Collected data
******************************

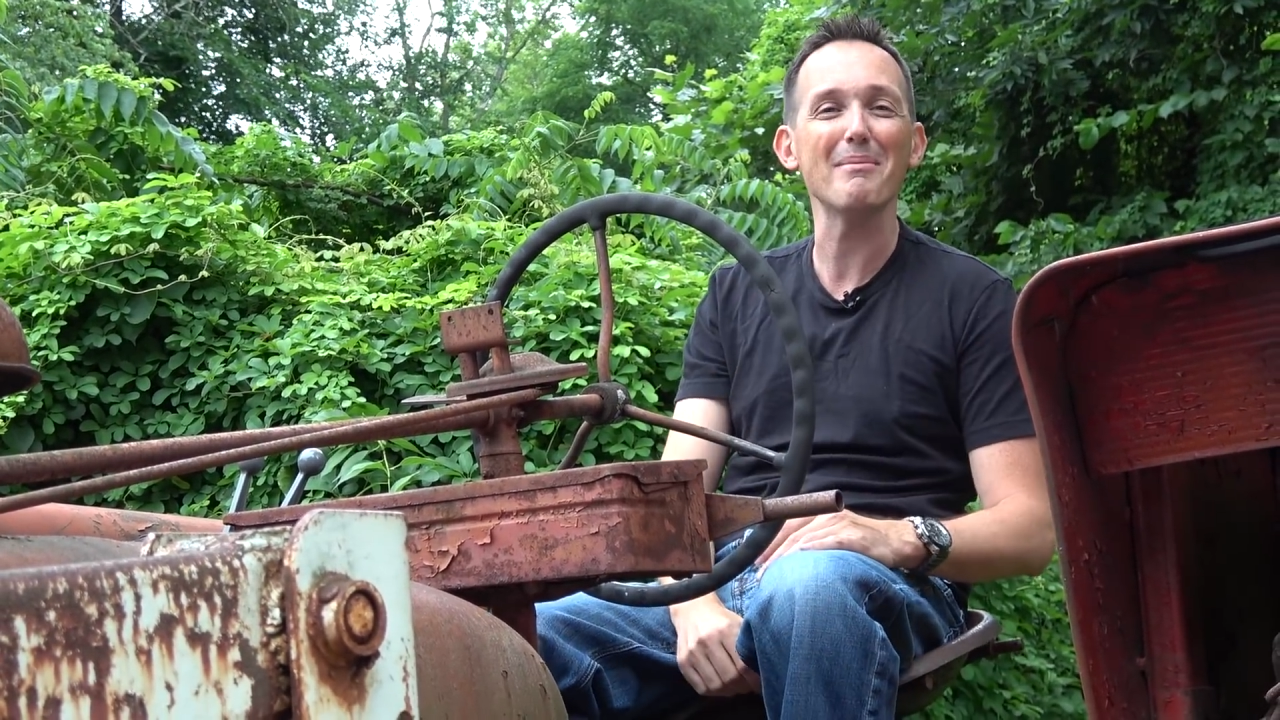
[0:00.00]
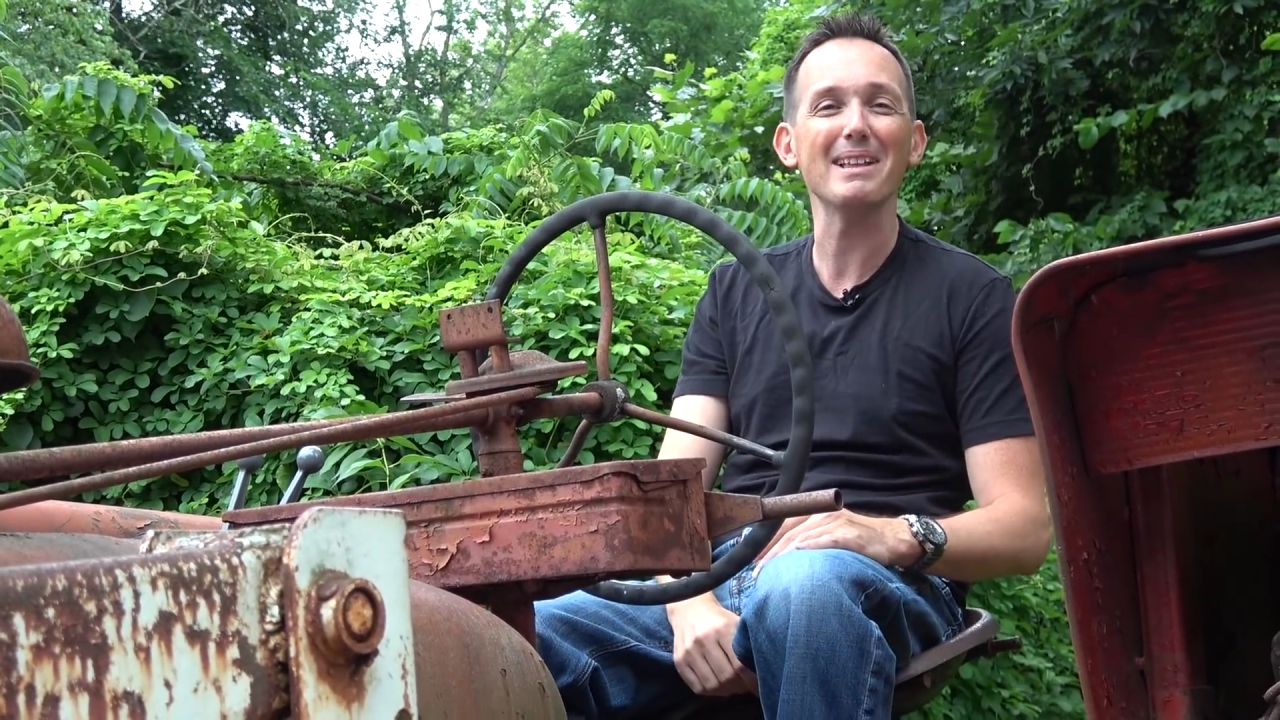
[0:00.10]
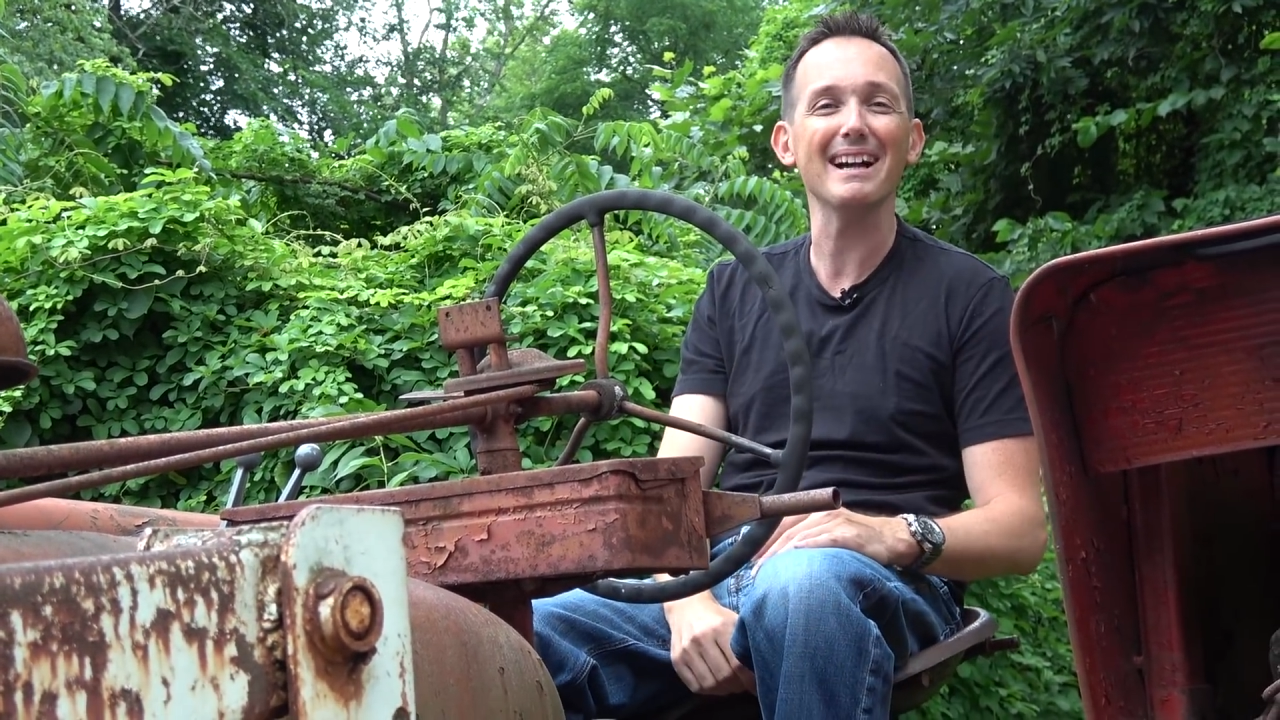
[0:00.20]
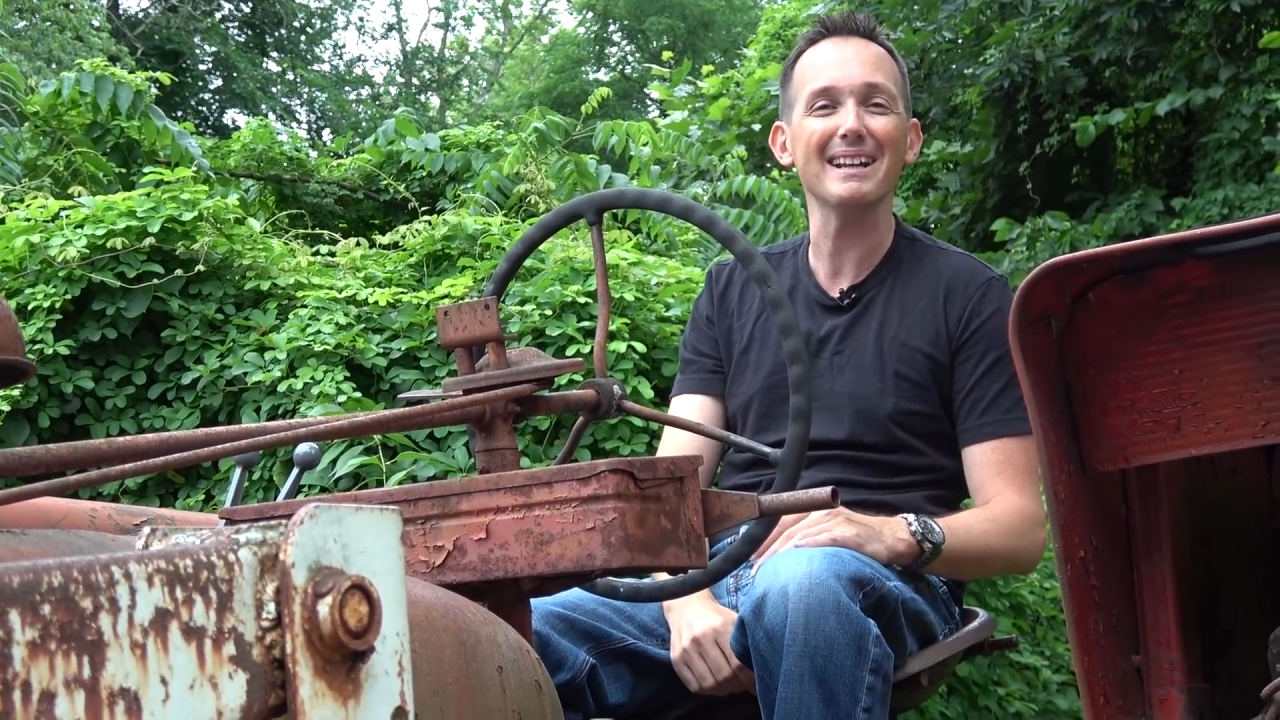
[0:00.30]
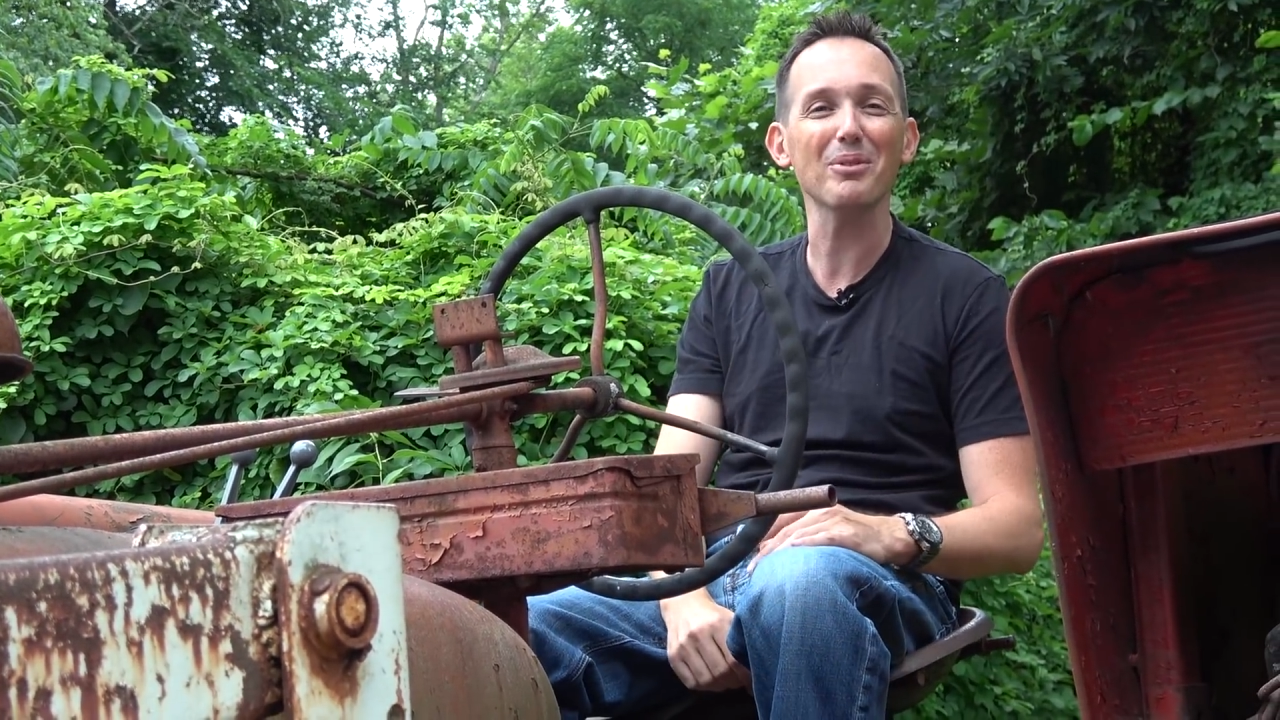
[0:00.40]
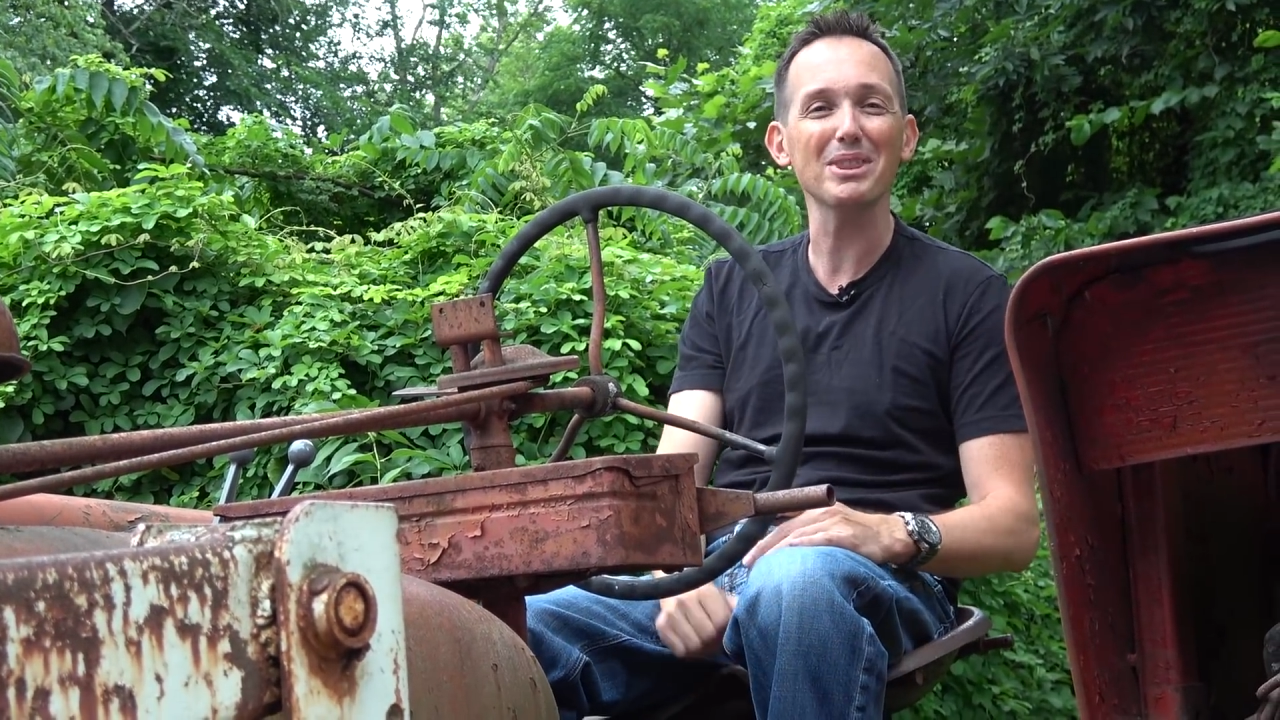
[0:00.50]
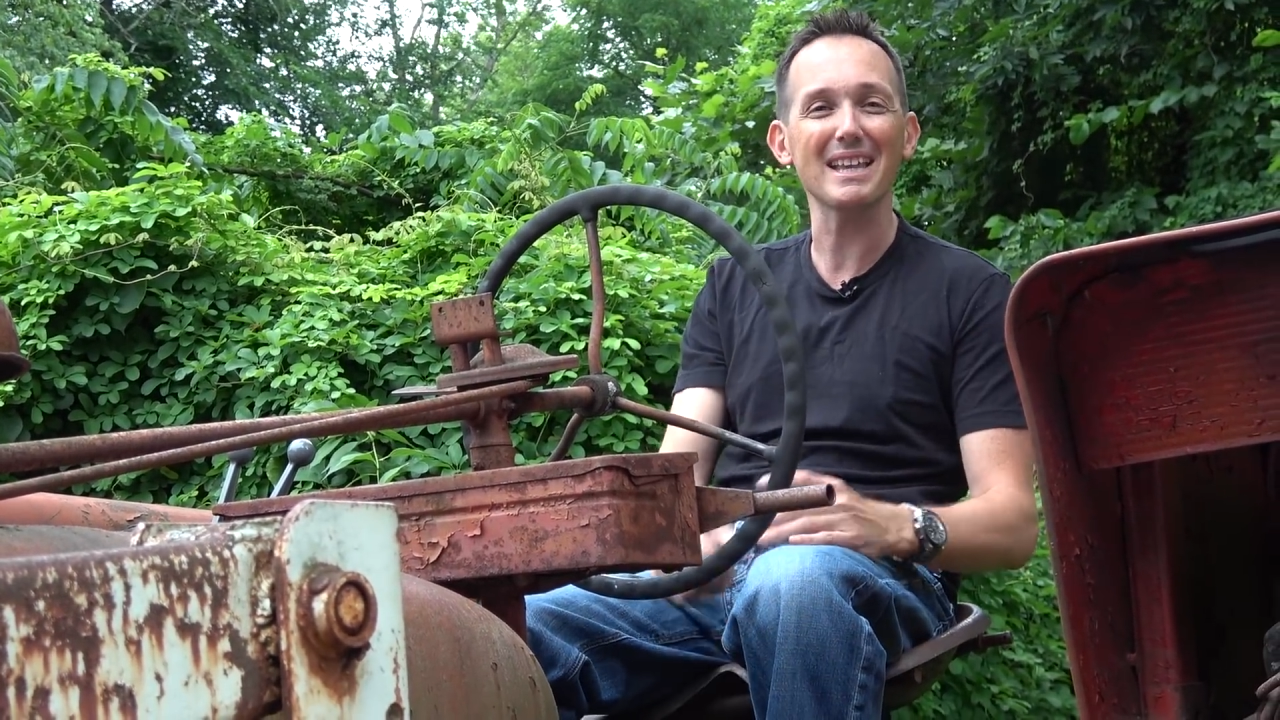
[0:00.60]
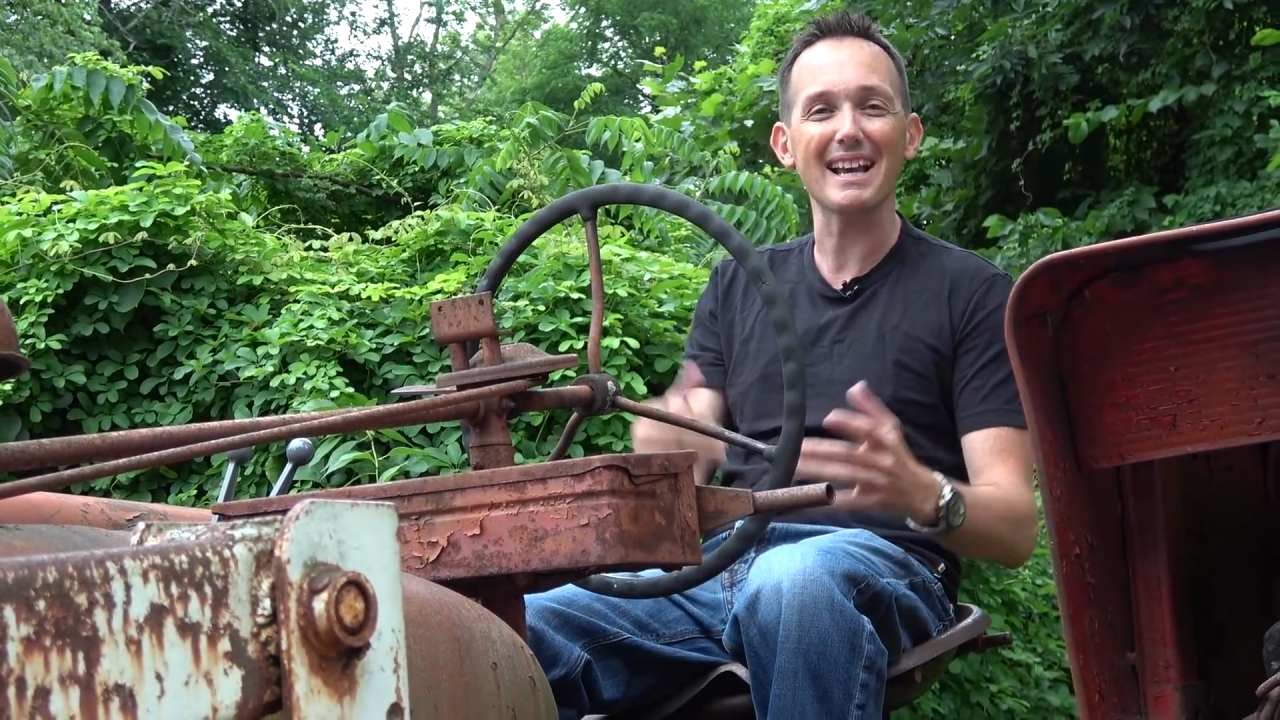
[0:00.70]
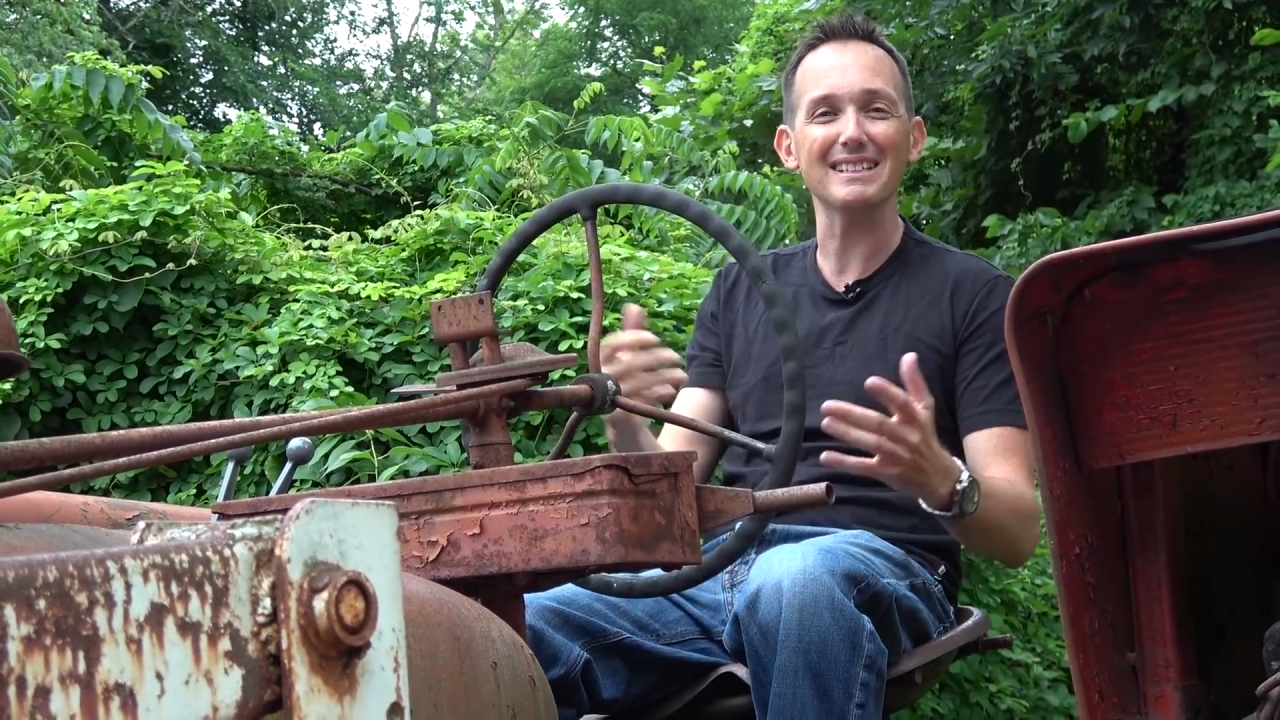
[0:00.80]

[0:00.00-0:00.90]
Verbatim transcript: I mean, not everything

******************************

• Work to be completed
For each record, return its text exactly and leave any picture out.

• Answer space
[0:00.00]
[0:00.10]
[0:00.20]
[0:00.30]
[0:00.40]
[0:00.50]
[0:00.60]
[0:00.70]
[0:00.80]

[0:00.00-0:00.90]
Verbatim transcript: I mean, not everything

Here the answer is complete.